Catplot issues for the PageView project in python data analysis

I have a question related to the following project:

The question I have is how I would create the catplot. Here is what I am doing now:

import pandas as pd
import seaborn as sns
import matplotlib.pyplot as plt
df= pd.read_csv('PageView.csv')
print(df.shape)
df.set_index('date')
df = df[
    (
    (df['value'] >= (df['value'].quantile(0.025))) &
    (df['value'] <= (df['value'].quantile(0.975))))

    ]
print(df.shape)
""" The part where I try creating the dataframe for the cat plot."""
df['year']=df['date'].str[0:4]
df['month']=df['date'].str[5:7]
values=[]
yearslis=['2016','2017','2018','2019']
monthlis=['01','02','03','04','05','06','07','08','09','10','11','12']
monthlisw=['January','February','March','April','May','June','July','August','September','October','November','December']
monthlisw=monthlisw+monthlisw+monthlisw+monthlisw
yearslis1=[]
monthlis1=[]
monthavgs=[]
print(df)
for year in yearslis:
    for mon in monthlis:
        #print(df[(df['year']==year) & (df['month']==mon)])
        monthlis1.append(mon)
        yearslis1.append(year)
        monthavgs.append(df[(df['year']==year) & (df['month']==mon)].mean()['value'])
print(monthavgs)
monthavgs=monthavgs[4:len(monthavgs)]
yearslis1=yearslis1[4:48]
monthlisw=monthlisw[4:48]
newframe =pd.DataFrame()
newframe['years']=yearslis1
newframe['months']=monthlisw
newframe['average']=monthavgs

#sns.lineplot(data=df,x='date',y='value')
#plt.xlabel("Date", size=16)
#plt.ylabel("Page Views", size=16)
#plt.title("Daily freeCodeCamp Forum Page Views 5/2016-12/2019", size=24)
""" Where I create the catplot"""
sns.catplot(data=newframe,x='months',col='years',kind='count')
plt.xlabel("Years", size=16)
plt.ylabel("Average Page Views", size=16)

plt.show()

I know that I should be using pd.melt() to create a dataframe for the catplot but I found melt to be a confusing function.
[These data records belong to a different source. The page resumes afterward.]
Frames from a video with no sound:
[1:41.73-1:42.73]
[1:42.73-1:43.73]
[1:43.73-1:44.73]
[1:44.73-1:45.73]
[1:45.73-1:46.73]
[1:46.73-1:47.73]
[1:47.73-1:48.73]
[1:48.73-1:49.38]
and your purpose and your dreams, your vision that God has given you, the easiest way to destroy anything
I was able to make the correct catplot for medical visualization project without using melt. The question I have is how would I make it so all years have January to December except the first year (2016) and how would I make the bars have the values for the average views per day for the different months. My code above does not seem to be correct.

For a start, the plotting-function itself does most of the work. You don’t need to create a list for the years or months - you just pass those into the sns.catplot() and it will do it all for you :wink:
If you pass in an attribut “order=monthlisw” it might also retain their order even in years with missing data.
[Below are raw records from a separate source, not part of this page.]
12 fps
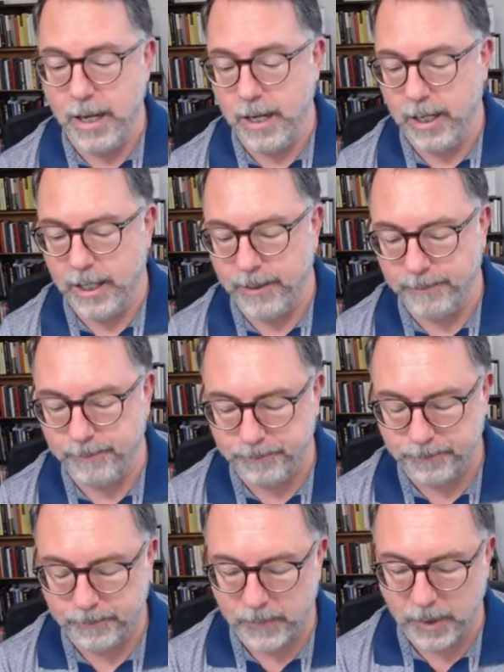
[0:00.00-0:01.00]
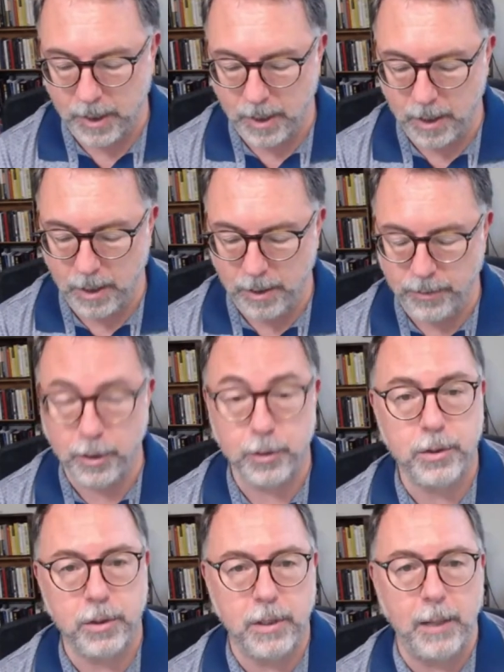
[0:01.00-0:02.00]
Um, there's
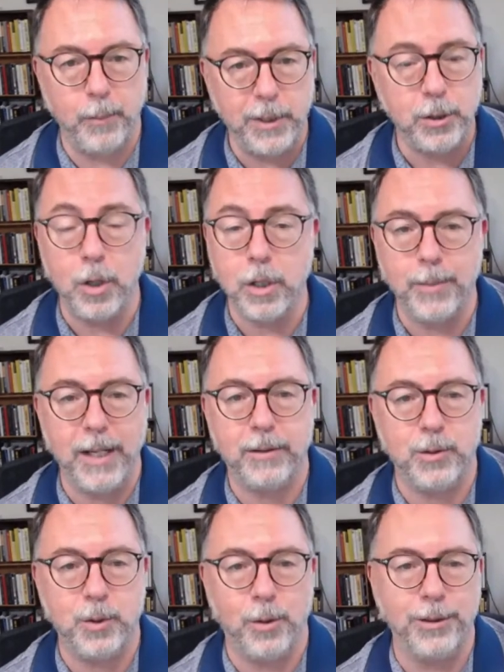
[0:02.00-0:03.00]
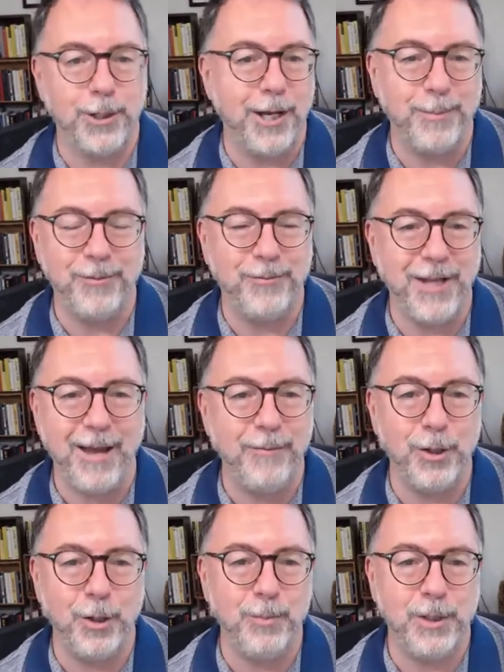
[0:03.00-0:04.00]
we talk about this all the time, and if you haven't
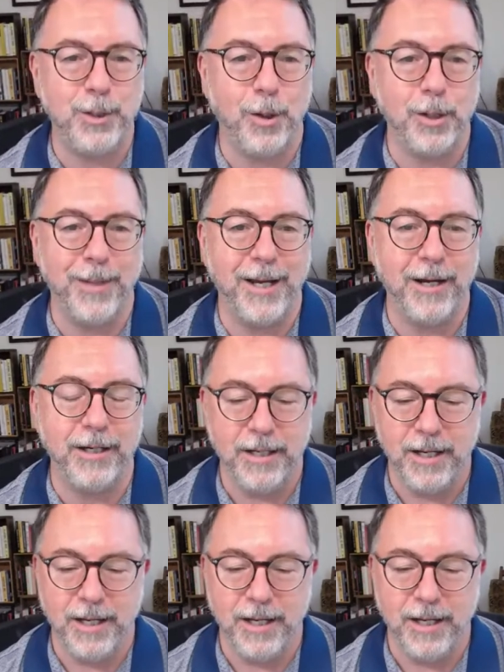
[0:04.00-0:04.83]
heard me talk about it,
Personally, I also find .melt() very confusing. Instead I used a .groupby().mean().reset_index() (I think that’s the correct syntax) to get a nice DF for plotting.

So your saying we would get the original dataframe, add the year and month column and then pass dataframe.groupby().mean().reset_index() to the catplot function? What column would we have to pass into groupby function?

Just think about the data you want to plot how and that should be the answer :wink:

This topic was automatically closed 182 days after the last reply. New replies are no longer allowed.